+198 Not being able to see Super Bowl commercials is a small price to pay for free health care, amirite?

by Anonymous 12 years ago

I don't get it.

by Anonymous 12 years ago

Canadians don't get to see the Superbowl commercials.

by Anonymous 12 years ago

They'll be on YouTube tomorrow. Not to worry.

by Anonymous 12 years ago

It's not free!

by Anonymous 12 years ago

Fine. Affordable for everybody, regardless of income.

by Anonymous 12 years ago

There is no such thing as free

by Anonymous 12 years ago

Fine. Affordable for everybody, regardless of income.

by Anonymous 12 years ago

I think I would rather just choose my own health care provider that doesn't force me to pay another person's bills, you know free market and all that.

by Anonymous 12 years ago

Social contract.

by Anonymous 12 years ago

what does that response even mean? I am aware of what the social contract is but what do you mean using it in this context?

by Anonymous 12 years ago

You pay in, the government gives back.

by Anonymous 12 years ago

I think that would be fine if the government didn't force you to pay in.

by Anonymous 12 years ago

I don't. That would prevent wealthy people from paying in. Also, you could probably start paying in at any time.

by Anonymous 12 years ago

well that's were all those regulations come in that such a government loves so much.

by Anonymous 12 years ago

Without government regulations, public education would suck and the air and water would be polluted beyond reason.

by Anonymous 12 years ago

while I do agree with you about the environmental aspect education is quite the opposite. no educational regulations would mean that schools would have to compete, that's why private schools are far superior to public schools.

by Anonymous 12 years ago

Not necessarily. I've been to a bad private school. This was a school where everybody in middle school learned the same stuff in English. After that, I went to a public school and the public school students were being challenged more than private school students. However, I do believe that we should do what they do in Belgium and have a voucher system.

by Anonymous 12 years ago

I am not familiar with Belgium's voucher system, what exactly is it?

by Anonymous 12 years ago

Basically, you get one voucher per child. Rather than sending your children to a school based on where you live, you send your children to whatever school you want to.
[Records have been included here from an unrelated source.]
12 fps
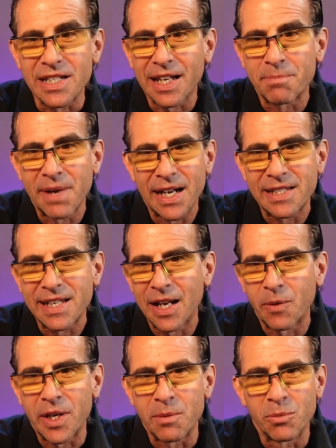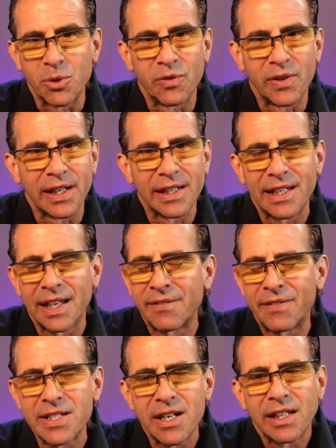It's like meditating when you're moving.
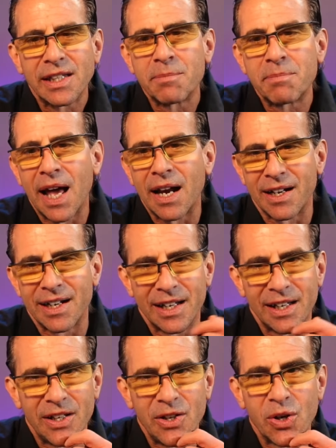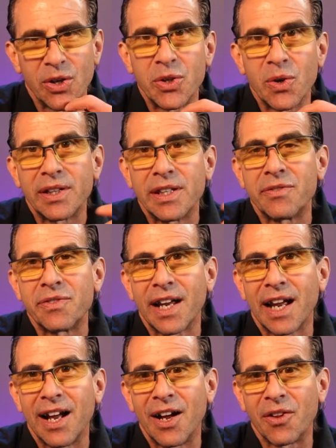If there's nothing better you can do, I think, for
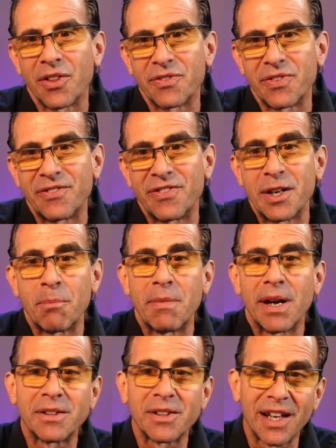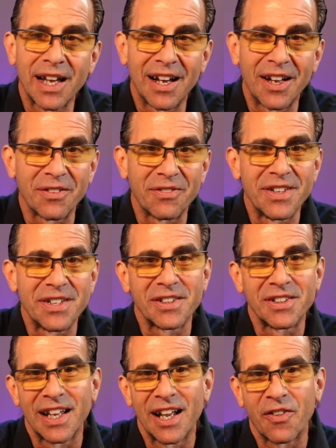your health, for your mental health,
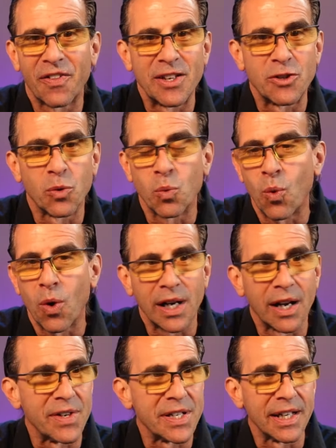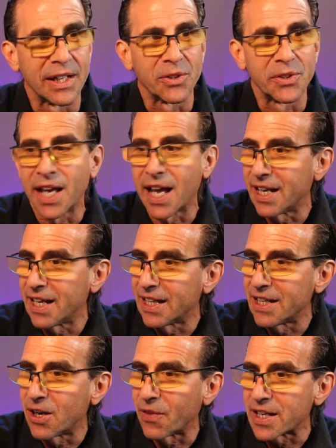physical health, than to walk every single day.
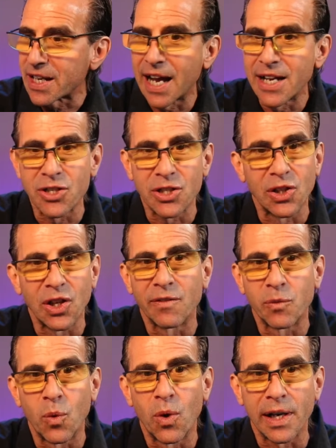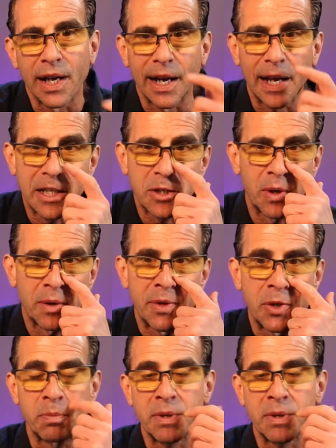You know, that I just love walking. And this is what I'm going to do.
Therefore, competition drives success without it being a burden on the customer's wallet.

by Anonymous 12 years ago

that system does make a lot of sense, it could work very well. but it seems as though if you can just choose any school then the best schools would just all be filled. does it go on first come first served basis? or does the child's ability decide their admission perhaps?

by Anonymous 12 years ago

Better schools.get more funding.

by Anonymous 12 years ago

But how is admission into the schools handled?

by Anonymous 12 years ago

I don't know.

by Anonymous 12 years ago

However, here's my hypothesis: The schools use money from vouchers to hire more teachers anf build more buildings. Some might bee exclusive and a few are religious.

by Anonymous 12 years ago

*be damn Swype

by Anonymous 12 years ago

Could be, be you can only make a school so big before it just becomes too big. Perhaps they use a system similar to charter schools in the US and when they have to many students signing up they raffle off the last few positions they have.

by Anonymous 12 years ago

Well, my public school had over 1000 graduating seniors in 2009 and it was decent, but I could see schools becoming overpopulated.

by Anonymous 12 years ago

my school was overpopulated a couple of years ago, most core classes had about 40 kids in them.

by Anonymous 12 years ago

Sounds to me like they need to make more schools. It's becoming somewhat of a problem in the Tulsa area.

by Anonymous 12 years ago

yeah they built another school in the area to take some of the students, the problem with that was that they spent so much money on that school that the other schools in the district had to cut several programs. so since we have fewer classes now we still have over filled classes.

by Anonymous 12 years ago

Why not?

by Anonymous 12 years ago

I think you meant tax-payer funded healthcare.